Comme vous pouvez le voir dans le tableau ci-dessous, l’exposition brute totale d’UBS, qui comprend les éléments hors bilan, est de 1,85 trillion USD, et si nous excluons les liquidités et équivalents, c’est plus du double de ce qui est déclaré. Si les revenus de ces actifs sont de 36 milliards USD pour l’année, cela équivaut à un rendement de 1,95 %, tandis que les taux pour un panier d’actifs équivalent sur le marché en ce moment sont de l’ordre de 5 %. Nous pouvons rapidement calculer que la banque subit actuellement une perte de marché d’environ 13,2 %, soit l’équivalent de 244 milliards USD, en supposant une durée conservatrice de 5 ans (difficile d’évaluer ce chiffre car UBS ne divulgue rien à ce sujet).

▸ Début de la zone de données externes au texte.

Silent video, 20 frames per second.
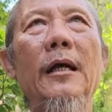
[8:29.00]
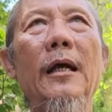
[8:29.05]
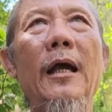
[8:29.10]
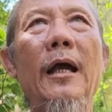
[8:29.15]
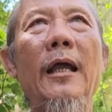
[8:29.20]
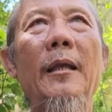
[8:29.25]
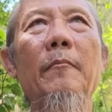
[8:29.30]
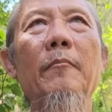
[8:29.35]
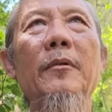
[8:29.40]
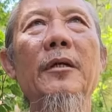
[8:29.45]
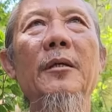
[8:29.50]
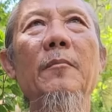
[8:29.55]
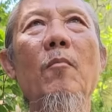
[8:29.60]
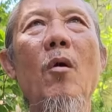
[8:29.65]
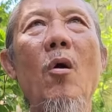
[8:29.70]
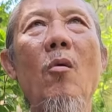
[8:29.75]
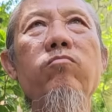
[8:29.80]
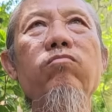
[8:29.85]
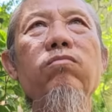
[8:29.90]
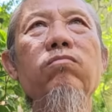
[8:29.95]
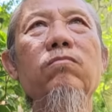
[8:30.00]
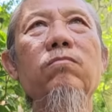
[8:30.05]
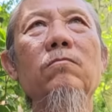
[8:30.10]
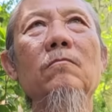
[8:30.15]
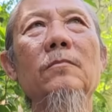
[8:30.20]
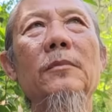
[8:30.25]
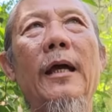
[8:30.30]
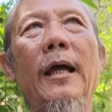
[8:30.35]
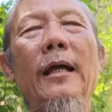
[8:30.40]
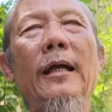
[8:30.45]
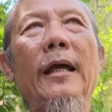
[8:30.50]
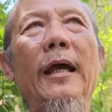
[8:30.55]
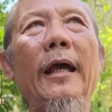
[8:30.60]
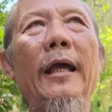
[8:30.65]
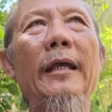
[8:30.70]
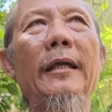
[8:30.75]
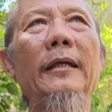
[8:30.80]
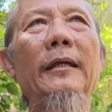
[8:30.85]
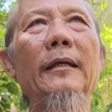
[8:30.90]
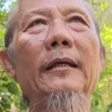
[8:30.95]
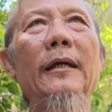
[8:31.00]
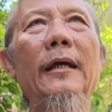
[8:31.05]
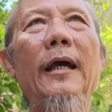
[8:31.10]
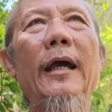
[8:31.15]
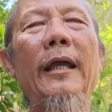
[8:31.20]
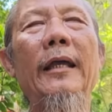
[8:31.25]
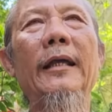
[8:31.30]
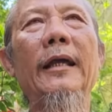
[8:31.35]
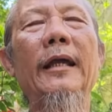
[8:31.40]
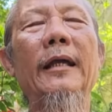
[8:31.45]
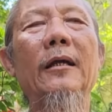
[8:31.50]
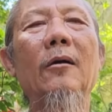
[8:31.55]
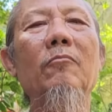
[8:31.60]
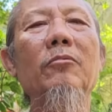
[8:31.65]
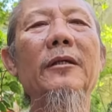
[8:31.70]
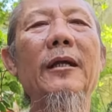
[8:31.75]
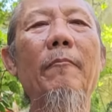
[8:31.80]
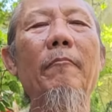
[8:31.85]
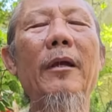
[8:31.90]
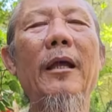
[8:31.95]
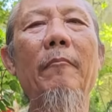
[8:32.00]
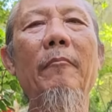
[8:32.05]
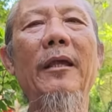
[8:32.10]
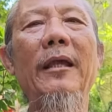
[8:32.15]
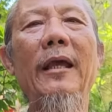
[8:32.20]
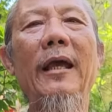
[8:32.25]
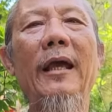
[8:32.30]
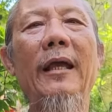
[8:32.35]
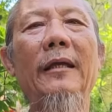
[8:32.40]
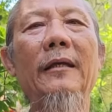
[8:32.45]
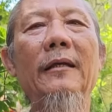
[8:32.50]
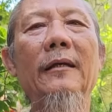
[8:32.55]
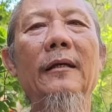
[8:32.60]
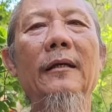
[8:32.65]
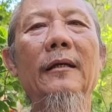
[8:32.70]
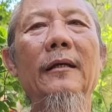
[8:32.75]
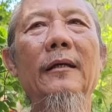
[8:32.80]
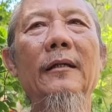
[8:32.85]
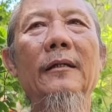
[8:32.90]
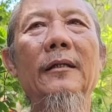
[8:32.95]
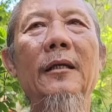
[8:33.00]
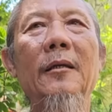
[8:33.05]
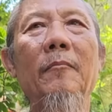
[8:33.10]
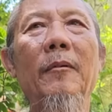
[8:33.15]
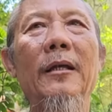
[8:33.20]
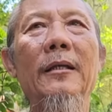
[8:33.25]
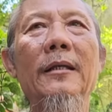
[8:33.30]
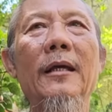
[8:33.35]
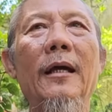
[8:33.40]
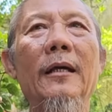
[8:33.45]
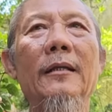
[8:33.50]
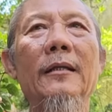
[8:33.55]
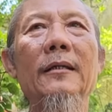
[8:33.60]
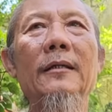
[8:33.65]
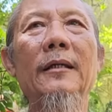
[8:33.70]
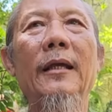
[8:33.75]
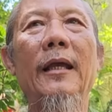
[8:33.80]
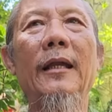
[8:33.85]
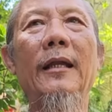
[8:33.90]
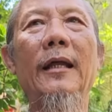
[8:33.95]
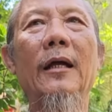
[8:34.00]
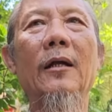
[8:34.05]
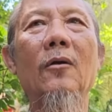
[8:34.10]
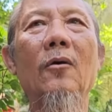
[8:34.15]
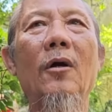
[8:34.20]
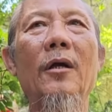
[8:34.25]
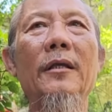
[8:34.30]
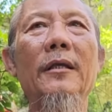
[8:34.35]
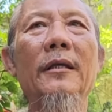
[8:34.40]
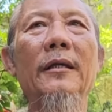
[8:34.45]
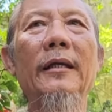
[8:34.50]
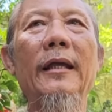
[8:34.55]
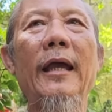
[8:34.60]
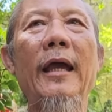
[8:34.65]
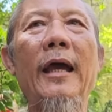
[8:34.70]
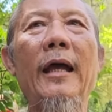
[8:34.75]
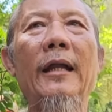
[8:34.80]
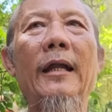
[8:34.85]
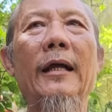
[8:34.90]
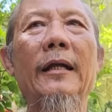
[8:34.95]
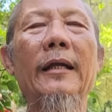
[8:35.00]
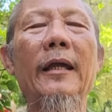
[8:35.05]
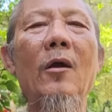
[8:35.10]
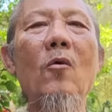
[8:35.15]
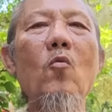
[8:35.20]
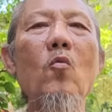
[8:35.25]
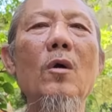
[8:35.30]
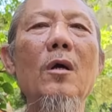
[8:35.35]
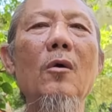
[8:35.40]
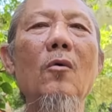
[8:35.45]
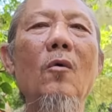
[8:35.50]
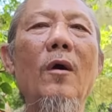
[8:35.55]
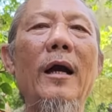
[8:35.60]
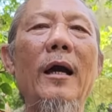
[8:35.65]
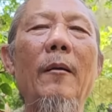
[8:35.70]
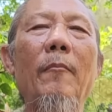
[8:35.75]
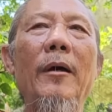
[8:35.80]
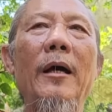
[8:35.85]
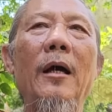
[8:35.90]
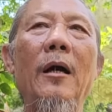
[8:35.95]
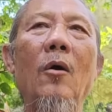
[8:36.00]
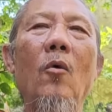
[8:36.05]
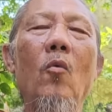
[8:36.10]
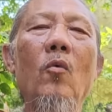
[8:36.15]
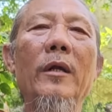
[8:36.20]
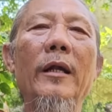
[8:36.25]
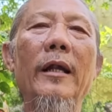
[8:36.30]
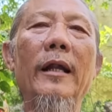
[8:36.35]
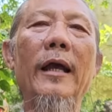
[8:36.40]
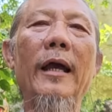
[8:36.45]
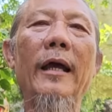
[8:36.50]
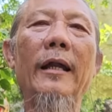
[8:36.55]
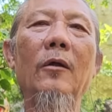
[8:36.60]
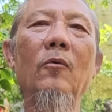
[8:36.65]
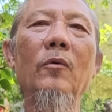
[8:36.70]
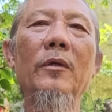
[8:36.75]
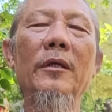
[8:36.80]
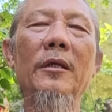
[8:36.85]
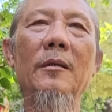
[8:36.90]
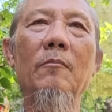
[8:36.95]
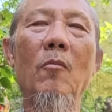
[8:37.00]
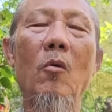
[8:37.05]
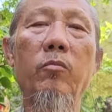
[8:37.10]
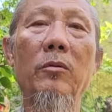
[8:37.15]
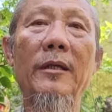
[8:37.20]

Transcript: 24 tháng 2 2022 thì bây giờ như vậy là coi như Nga là kéo quân qua vào Ukraine đó quý vị,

Attention, nous évitons également d’ajouter la composante crédit, ce qui aggraverait le chiffre, mais il n’y a aucun moyen de l’évaluer correctement même si les ~7 milliards USD d’actifs dépréciés de stade 3 qu’UBS rapporte sont évidemment trop faibles compte tenu de ce qu’elle a hérité de Credit Suisse.

Du point de vue des RWA, le chiffre des pertes est bien sûr bien inférieur, mais comme l’expérience de Credit Suisse aurait dû l’enseigner à tout le monde en matière de liquidation d’actifs sur le marché en cas de détresse, la valeur que l’on peut en tirer est bien loin des mesures bidon utilisées à des fins réglementaires que, ne l’oublions pas, des banques comme UBS calculent sur la base de leurs « modèles internes ». Combien de fonds propres UBS possède-t-elle actuellement dans son bilan ? ~ 85 milliards de dollars. À ce stade, il ne faut pas s’étonner que le régulateur suisse pousse autant UBS à augmenter son propre capital, car seul un imbécile ne comprendrait pas que cette banque court un grand risque d’insolvabilité et que le sauvetage d’UBS mettrait l’économie suisse en grand danger puisque son bilan est bien plus petit que celui d’UBS.

Conclusion

A ce stade, il n’est plus surprenant que les actions d’UBS aient perdu 7% lors de la dernière séance de bourse malgré un « dépassement des attentes » et l’annonce d’un rachat d’actions de 3 milliards de dollars (clairement nécessaire pour maintenir le prix de l’action d’UBS), et si la tendance actuelle se maintient, la banque est confrontée à un risque important de faire face à une crise de liquidité similaire à celle que Credit Suisse a traversée sans y survivre.